A história que surge nos jornais é bastante simples: alguém - mulher ou homem - escreve sob pseudónimo. A sua escrita passa a ser reconhecida, as traduções para diversas línguas acontecem, surge a possibilidade de um prémio literário de grande prestígio.
Esse alguém não se revela, há que procurá-lo. Ou, pior, parece que se tem revelado fantasiosamente, criando uma personagem, há que procurá-lo para mostrar a sua verdadeira identidade.
Um jornalista persistente tem certas desconfianças, pondera o método a usar para as testar. Chega àquela que se está a tornar bastante fiável e ainda mais aceite: o cruzamento dos sinais exteriores de riqueza com a declaração de rendimentos que, nesta circunstância, evidenciavam pagamentos elevados de uma editora a uma tradutora.
Bingo: a tradutora de quem desconfia encaixa no perfil procurado. A tradutora é a escritora-enigma! A evidência é que a partir do momento em que os livros da escritora se tornaram um caso de sucesso internacional o património financeiro da tradutora subiu desalmadamente.

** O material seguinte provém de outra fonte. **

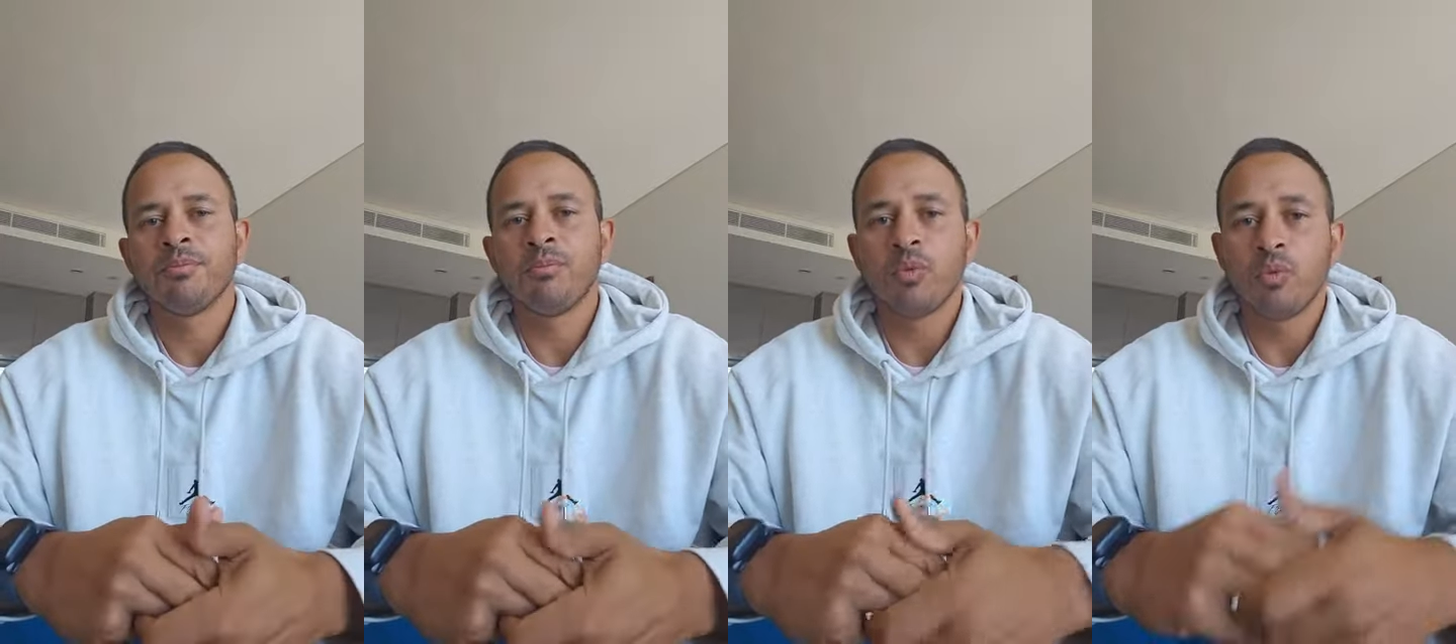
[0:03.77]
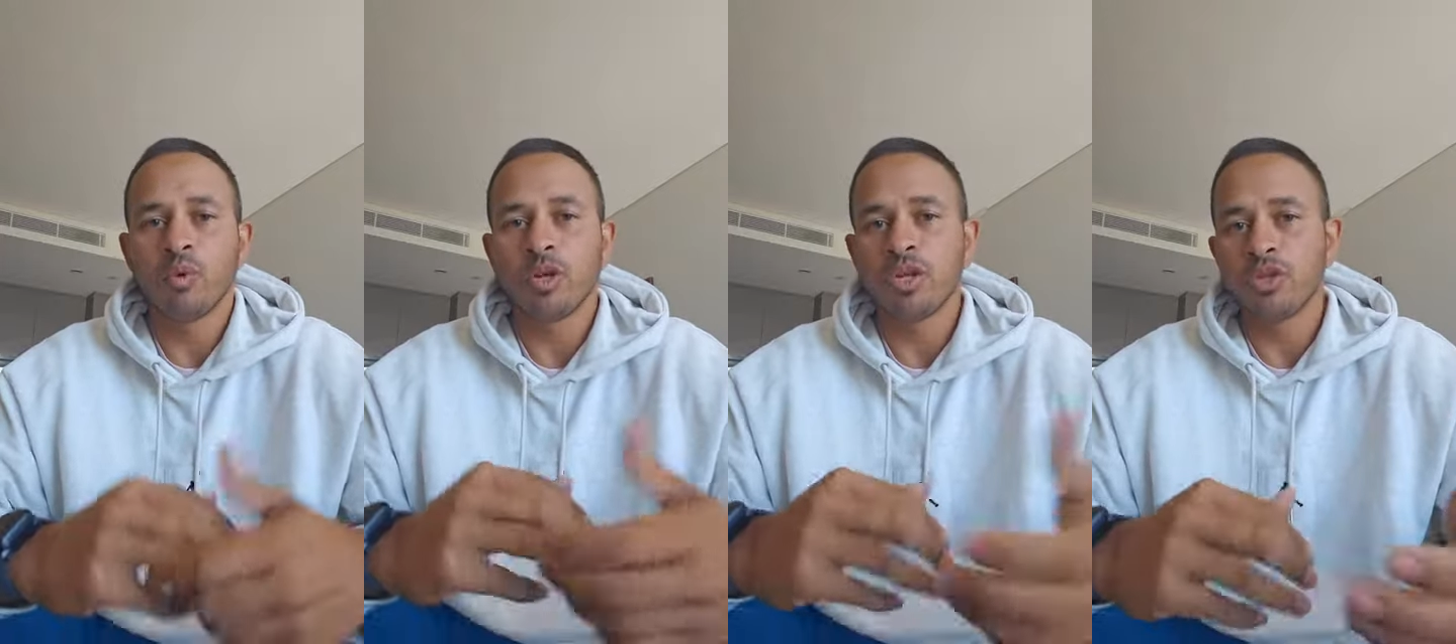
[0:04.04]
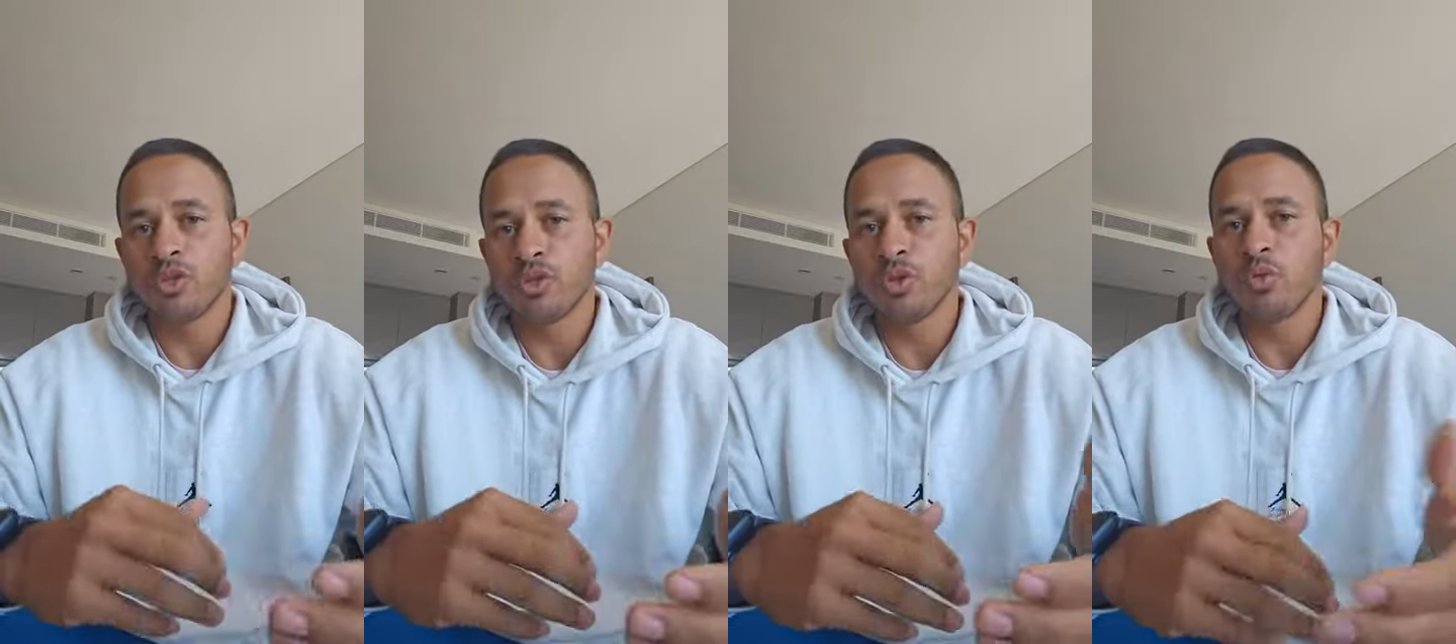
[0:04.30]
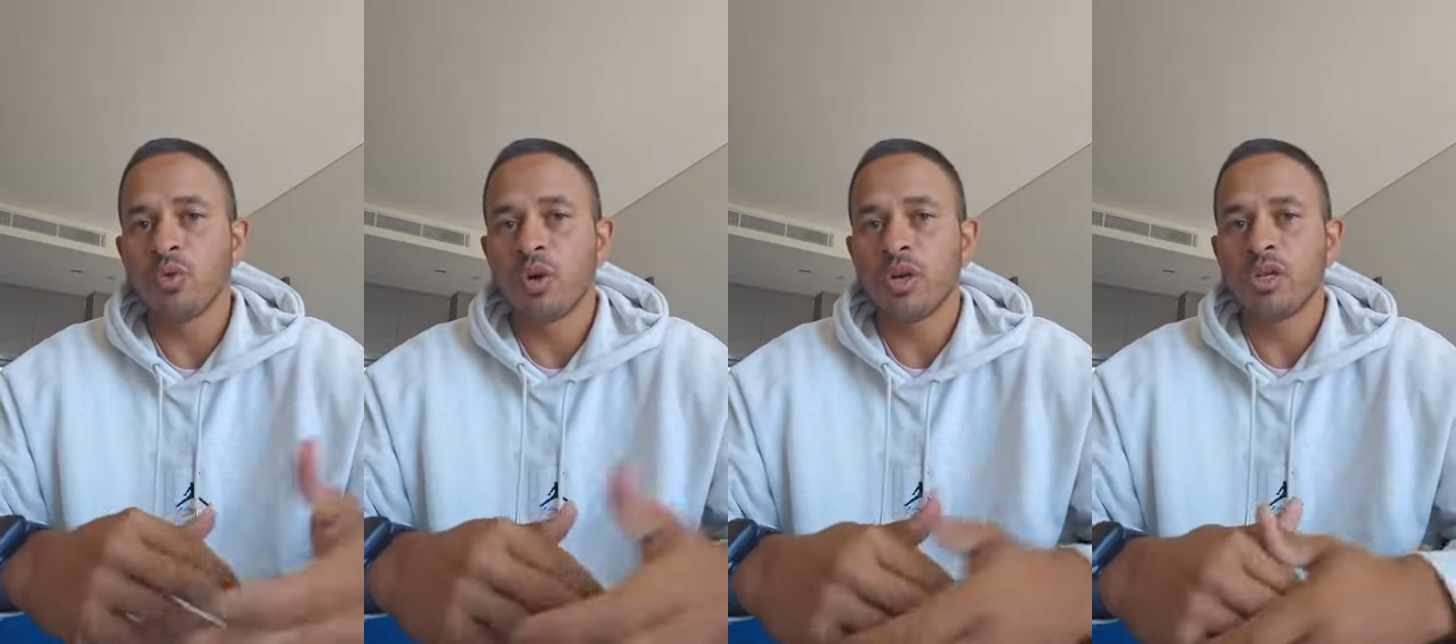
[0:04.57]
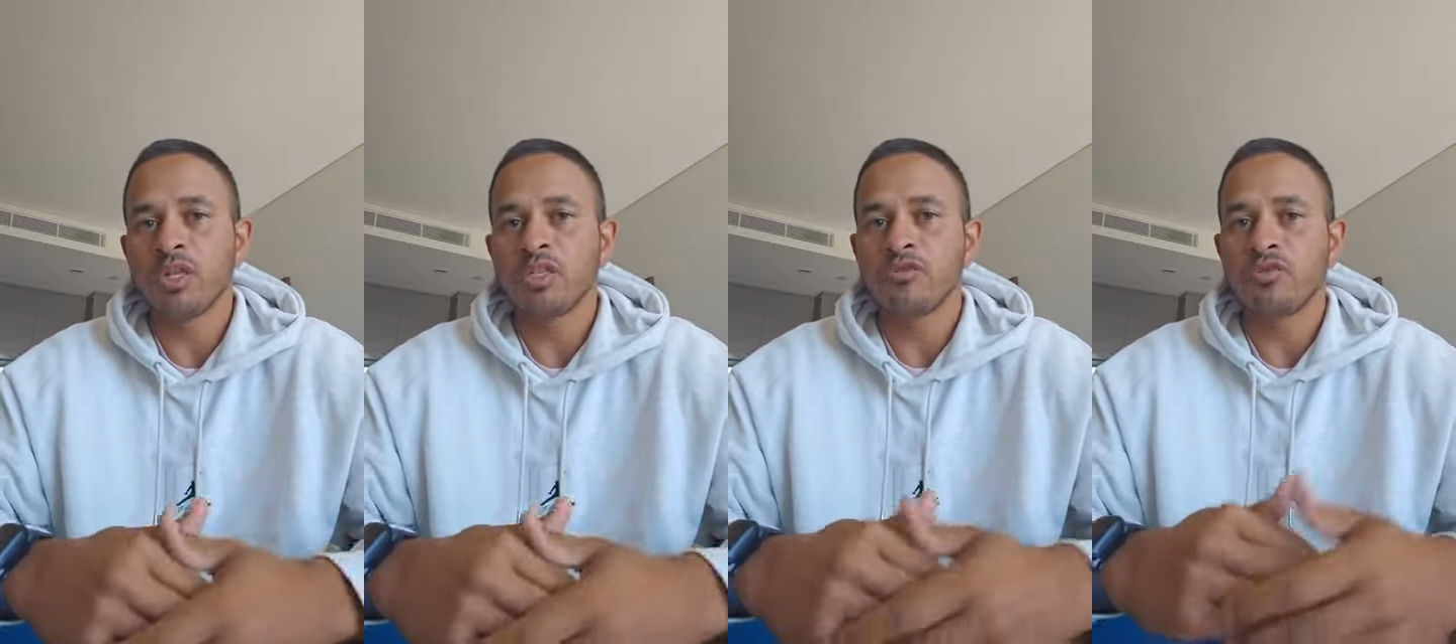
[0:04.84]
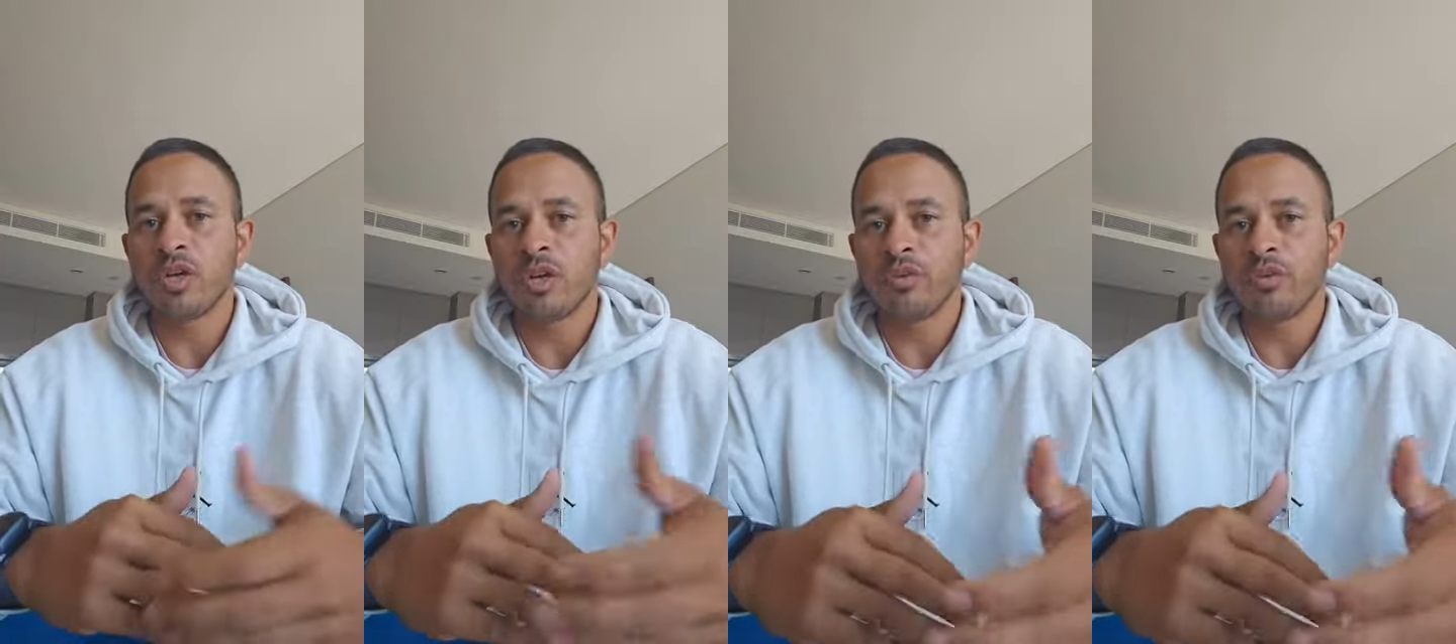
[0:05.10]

But what I do want is for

É o direito à verdade que está em causa, argumenta ele, até porque a escritora inventou uma biografia de bastidores, mentiu aos seus leitores, a quem compra os seus livros e isso não se faz, é feio!
A escritora-enigma pouco ou nada diz acerca do assunto, mantém-se no recato que escolheu. Fala o seu editor, que sabe quem ela é e indigna-se: “acho lamentável o jornalismo que indaga a privacidade”, é um jornalismo "repugnante".
Alguém que preserva tanto a privacidade está escondido num buraco onde o sol nunca entra? Não, ao que parece a pessoa em causa faz a sua vida, apenas escolheu a "ausência", escolheu a reserva da sua vida privada.
Poderemos perceber esta escolha numa contemporaneidade hetero e auto-fágica, que deixou simplesmente de reconhecer a dimensão do privado, da interioridade do eu, e apenas aceita a dimensão pública, da exposição ao mundo, da mostra do eu?
Penso que não. A verdade é que nos fomos esquecendo do direito inalienável que nos assiste de "sermos deixados sós"; ao mesmo tempo, fomos perdendo a capacidade de estarmos sós. Uma coisa leva a outra.
O nosso raciocínio é uno: quem reivindica esse direito tem alguma coisa a esconder ou a temer, por alguma razão perversa não se quer revelar.